Friedericus Rex im Steueramt 1927
Heute mal eine lustige, wahre Geschichte. die sich 1927 in Parchim zugetragen hat. Die Geschichte erregte ein solches Aufsehen, dass auch ausländische Zeitungen davon berichteten. Es gab sogar Postkarten dazu. Noch 1932 berichten die Zeitungen vom Prozess gegen die drei "Übeltäter"

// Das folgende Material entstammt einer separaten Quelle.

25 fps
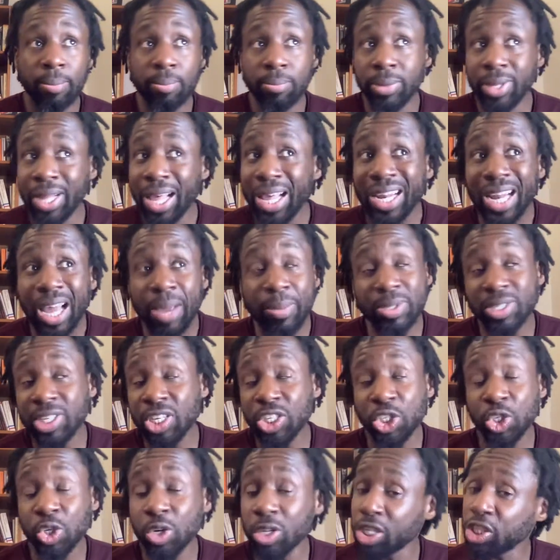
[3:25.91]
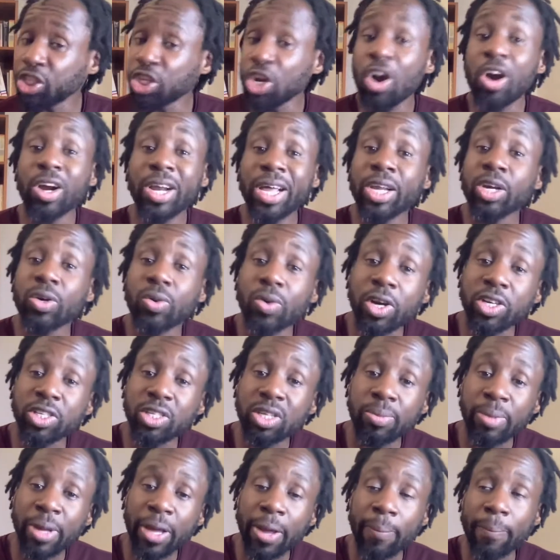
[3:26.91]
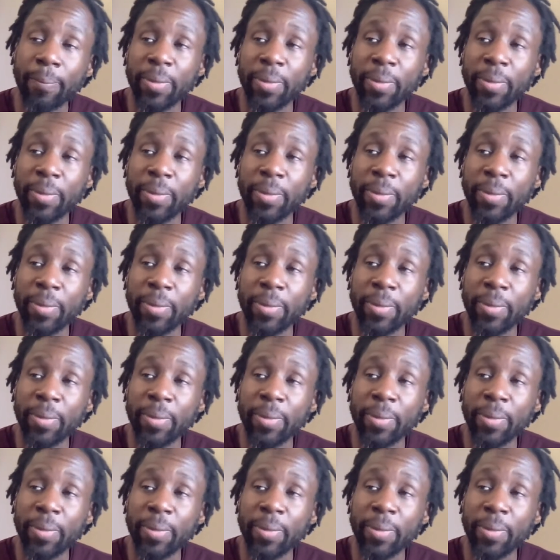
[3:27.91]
99% sure this guard had a crush on me.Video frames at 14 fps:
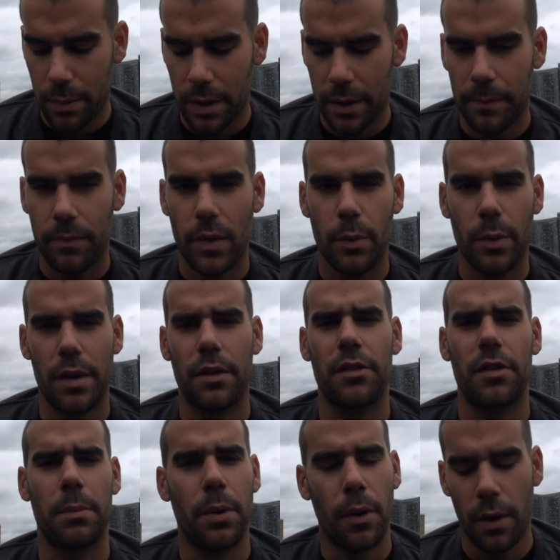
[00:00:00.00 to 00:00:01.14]
But with your
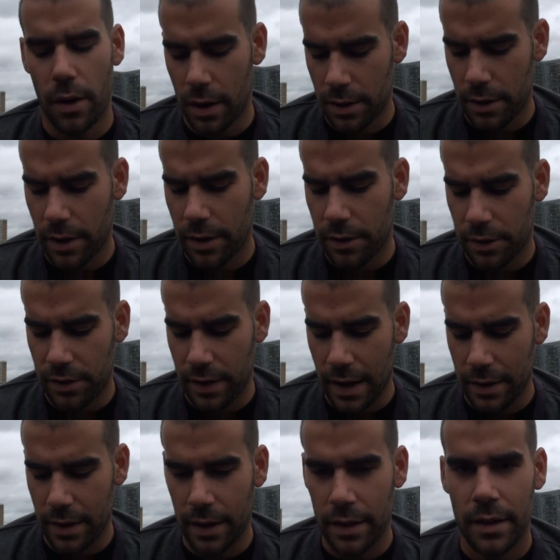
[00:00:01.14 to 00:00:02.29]
support and your
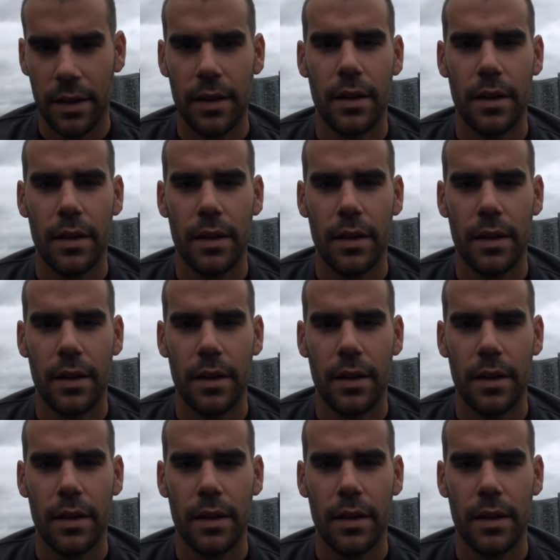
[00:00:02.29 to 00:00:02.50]
understanding,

Fridericus rex im Steueramt.
Hielt da in Parchim, einer Stadt des hochfeudalen Mecklenburg, vor dem Rathaus ein Automobil, dem Fridericus rex höchstpersönlich entstieg, ganz in der bekannten Tracht mit Dreispitz, Perücke und Krückstock. In seiner Begleitung — ebenfalls vorzüglich historisch kostümiert — ein Adjutant und ein Minister. Seine Majestät schritten, ohne irgendwo anzuklopfen, samt seiner Begleitung durch alle Amtszimmer des Finanzamtes und verlangten mit allerhöchst gerunzelter Stirn den Leiter des Amtes, Regierungsrat Dr. Bocksch, zu sprechen. Mit erhobenem Stock ging der „König" auf den verdutzten Herrn Regierungsrat zu und fuhr ihn in unverfälschter friderizianischer Schimpfmanier an: „Ist er der Bocksch? Das Maß ist voll, jetzt wird abgerechnet mit ihm!" Das erschrockene Regierungsrätlein wollte ans Telephon flüchten, um Rettung herbeizurufen, aber der große Friedrich winkte ihm energisch ab: „Laß er das!" Dann sagte er dem Herrn Bocksch bittere Wahrheiten über preußische Justiz und Verwaltung im Allgemeinen und das Parchimer Finanzamt im Besonderen. Von ungeheurem Jubel des draußen wartenden Volkes begrüßt, fuhr der Alte Fritz schließlich wieder davon. Aber die Beamten des Rathauses mitsamt ihrem Regierungsrat brüteten Rache. Den ollen Fritz können sie leider nicht mehr einsperren, dafür aber packten sie wenigstens die Vertreter Friedrichs auf Erden, die drei so witzig kostümierten Faschingsmasken und setzten alle drei, nachdem man ihrer habhaft geworden war, hinter Schloß und Riegel.